Fiscus: economische werkelijkheid verdraagt zich niet met civielrechtelijke norm
Bij de Rechtbank Noord-Nederland ging het over het antwoord op de vraag of de door één van de vennoten ontvangen inkomsten voor zijn werkzaamheden als pakketbezorger/chauffeur als winst uit onderneming of als loon uit dienstbetrekking of als resultaat uit overige werkzaamheden dienen te worden aangemerkt. De fiscus bestreed namelijk dat de ontvangen inkomsten uit de vof als winst uit onderneming moeten worden aangemerkt. De Belastingdienst voerde daartoe aan dat het vertrekpunt voor de fiscaalrechtelijke kwalificatie van een vof weliswaar de civielrechtelijke vorm is, maar dat de civielrechtelijke vorm fiscaal ook kan worden genegeerd of anders worden gekwalificeerd als de economische werkelijkheid zich op wezenlijke punten niet verdraagt met de civielrechtelijke norm. De conclusie van de Belastingdienst is dat er in dit geval geen sprake is van een samenwerkingsverband waarbij de vennoten vanuit een min of meer gelijkwaardige positie beogen samen te werken.

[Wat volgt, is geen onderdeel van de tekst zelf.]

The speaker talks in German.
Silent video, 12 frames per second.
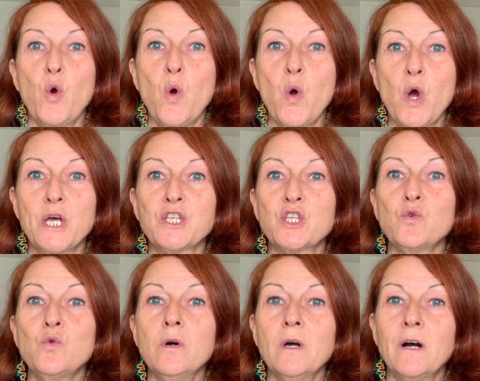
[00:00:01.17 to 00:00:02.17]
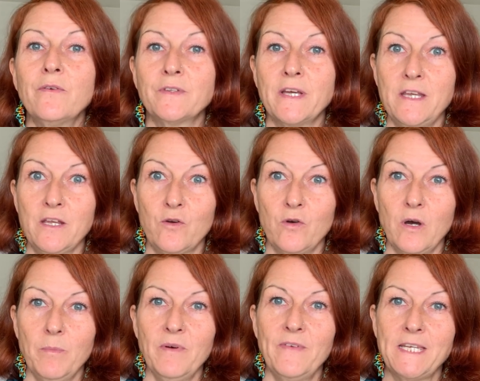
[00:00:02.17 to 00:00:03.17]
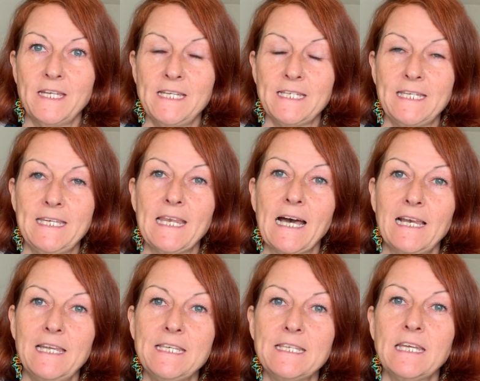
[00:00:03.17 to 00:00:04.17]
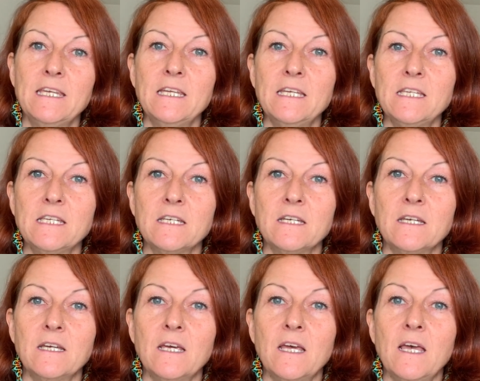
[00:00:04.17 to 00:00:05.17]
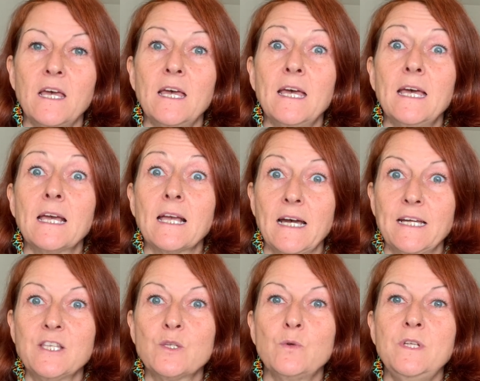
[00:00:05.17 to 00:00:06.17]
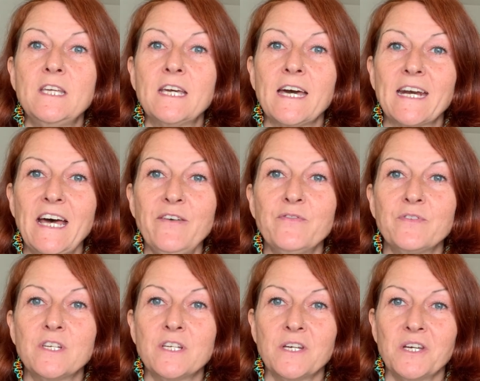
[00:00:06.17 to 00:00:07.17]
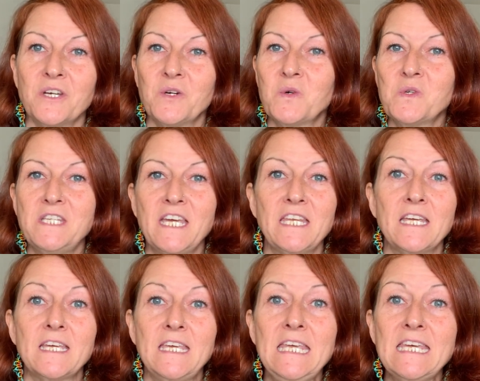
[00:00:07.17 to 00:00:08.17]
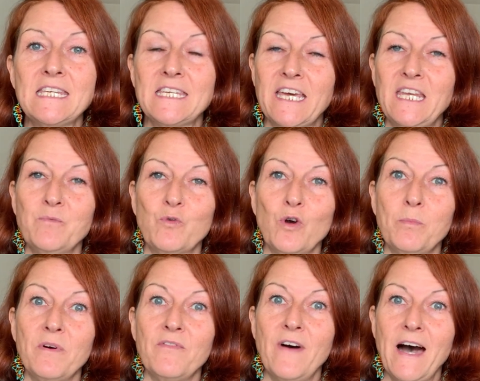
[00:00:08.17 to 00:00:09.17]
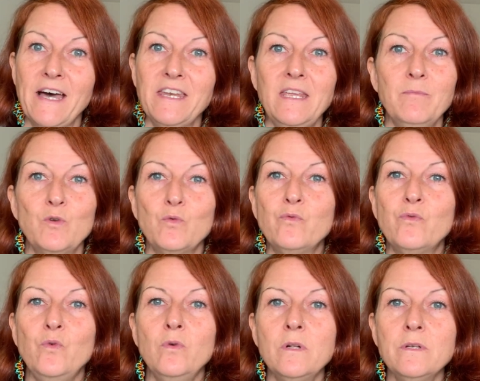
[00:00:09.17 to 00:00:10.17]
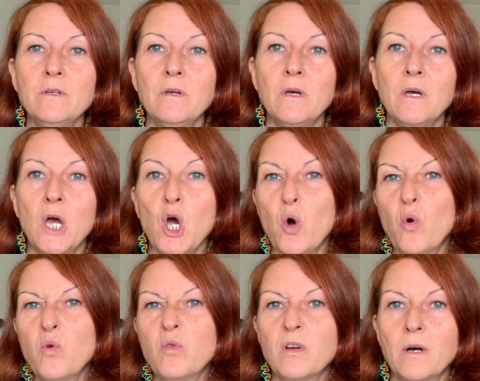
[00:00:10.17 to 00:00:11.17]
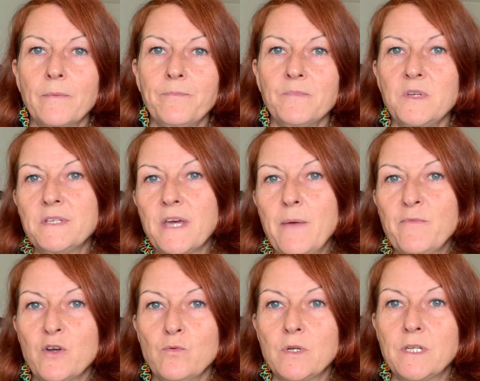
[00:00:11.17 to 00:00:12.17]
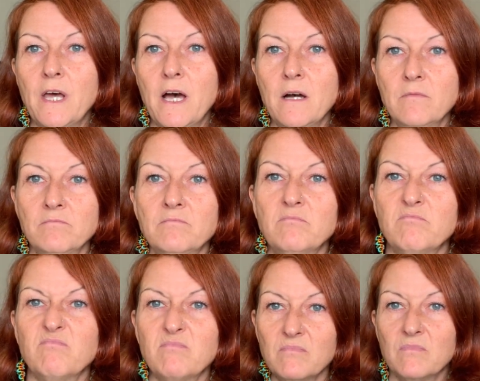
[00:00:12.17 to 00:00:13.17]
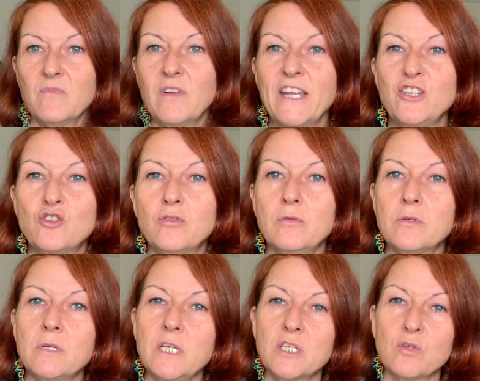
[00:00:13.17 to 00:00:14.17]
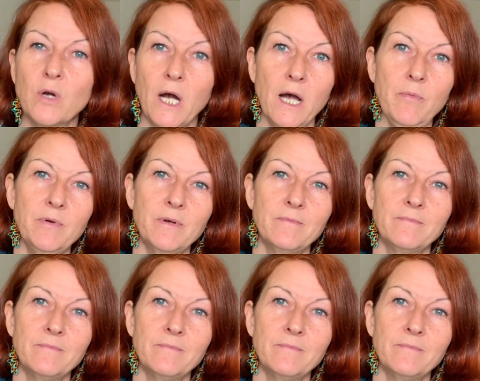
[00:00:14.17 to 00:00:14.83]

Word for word: Hörst du auf deinen Körper, wenn er dir Signale sendet? Kannst du die Kraft und die Energie in deinem Körper wahrnehmen und fühlen? Oder ist er einfach nur da? Vielleicht stößt du ihn sogar ab?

Rechtbank: schijnconstructie
De rechtbank overweegt dat als een vof een objectieve onderneming drijft, de vennoten van die vof worden geacht ieder subjectief gezien een onderneming te drijven. De rechtbank leidt uit de vaststaande feiten in onderlinge samenhang af dat feitelijk niet wordt voldaan aan de voor samenwerking in verband van een vof vereiste basis van een zekere mate van gelijkwaardigheid. De rechtbank acht daarbij met name van belang dat:
– [vennoot sub 1] als enige bevoegd was om voor de vennootschap te handelen en te tekenen, gelden uit te geven en te ontvangen, de vennootschap aan derden en derden aan het samenwerkingsverband te verbinden. Dit geldt volgens artikel 6, eerste en derde lid, van het vennootschapscontract, niet alleen voor de dagelijkse werkzaamheden en het inhuren van materieel of personen, maar in de praktijk ook voor de overige werkzaamheden
– het [vennoot sub 1] en later zijn besloten vennootschap [B.V. vennoot sub 1] is die opdrachtgevers heeft gecontracteerd en met hen op eigen naam vervoersovereenkomsten – waaronder ook een overeenkomst als subcontractor – heeft gesloten en niet de v.o.f. zelf.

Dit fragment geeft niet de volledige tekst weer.